**WHAT THIS TASK INVOLVES**:
The answer must be a word-for-word copy of the records below, with every picture left out.

[Collected data]
________________________________________

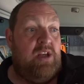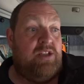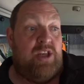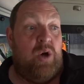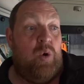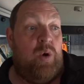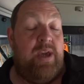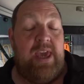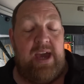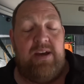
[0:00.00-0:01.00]
So
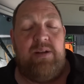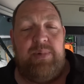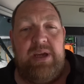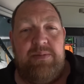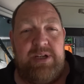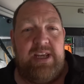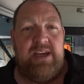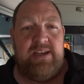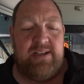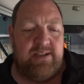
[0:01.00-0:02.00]
yeah, I'll be able
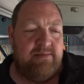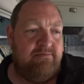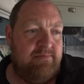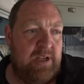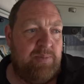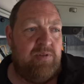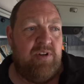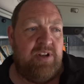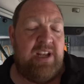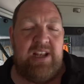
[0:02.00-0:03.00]
to you'll be
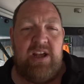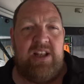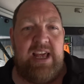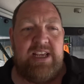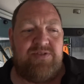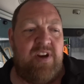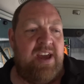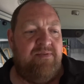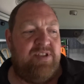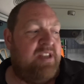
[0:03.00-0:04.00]
running a lot less
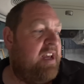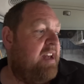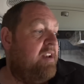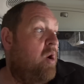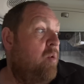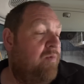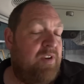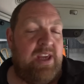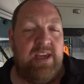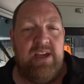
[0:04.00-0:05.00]
revs, and
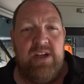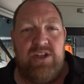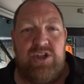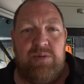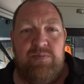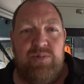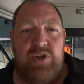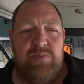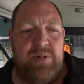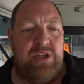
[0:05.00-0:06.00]
hopefully
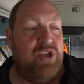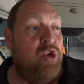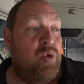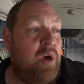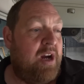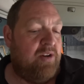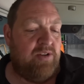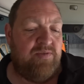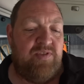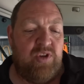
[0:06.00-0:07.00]
shouldn't be too hard
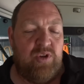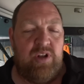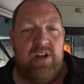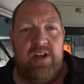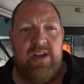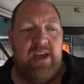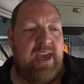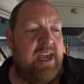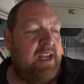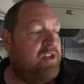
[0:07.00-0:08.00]
on fuel.
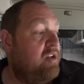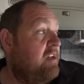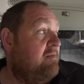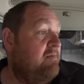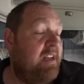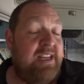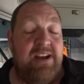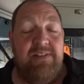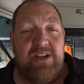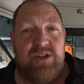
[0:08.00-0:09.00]
In
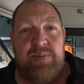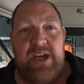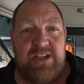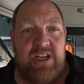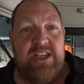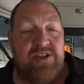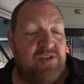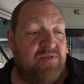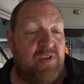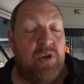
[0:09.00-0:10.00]
theory it should be actually easier
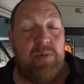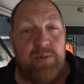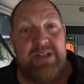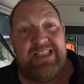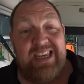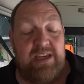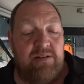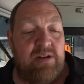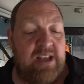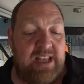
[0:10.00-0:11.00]
on fuel, but we'll see.
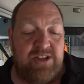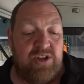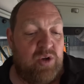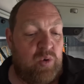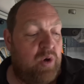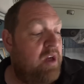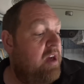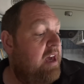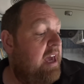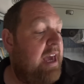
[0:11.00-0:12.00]
I'll let you know
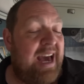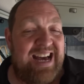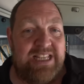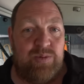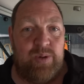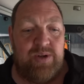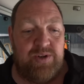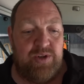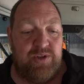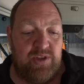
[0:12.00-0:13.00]
as we are
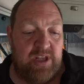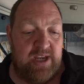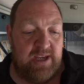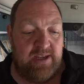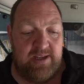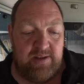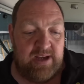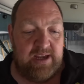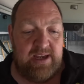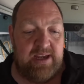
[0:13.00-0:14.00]
doing the
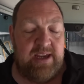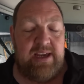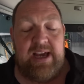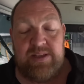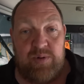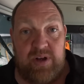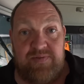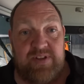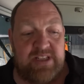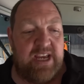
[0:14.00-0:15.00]
as we're lifting the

________________________________________

**RESULT FOR THIS EXERCISE**:
[0:00.00-0:01.00]
So
[0:01.00-0:02.00]
yeah, I'll be able
[0:02.00-0:03.00]
to you'll be
[0:03.00-0:04.00]
running a lot less
[0:04.00-0:05.00]
revs, and
[0:05.00-0:06.00]
hopefully
[0:06.00-0:07.00]
shouldn't be too hard
[0:07.00-0:08.00]
on fuel.
[0:08.00-0:09.00]
In
[0:09.00-0:10.00]
theory it should be actually easier
[0:10.00-0:11.00]
on fuel, but we'll see.
[0:11.00-0:12.00]
I'll let you know
[0:12.00-0:13.00]
as we are
[0:13.00-0:14.00]
doing the
[0:14.00-0:15.00]
as we're lifting the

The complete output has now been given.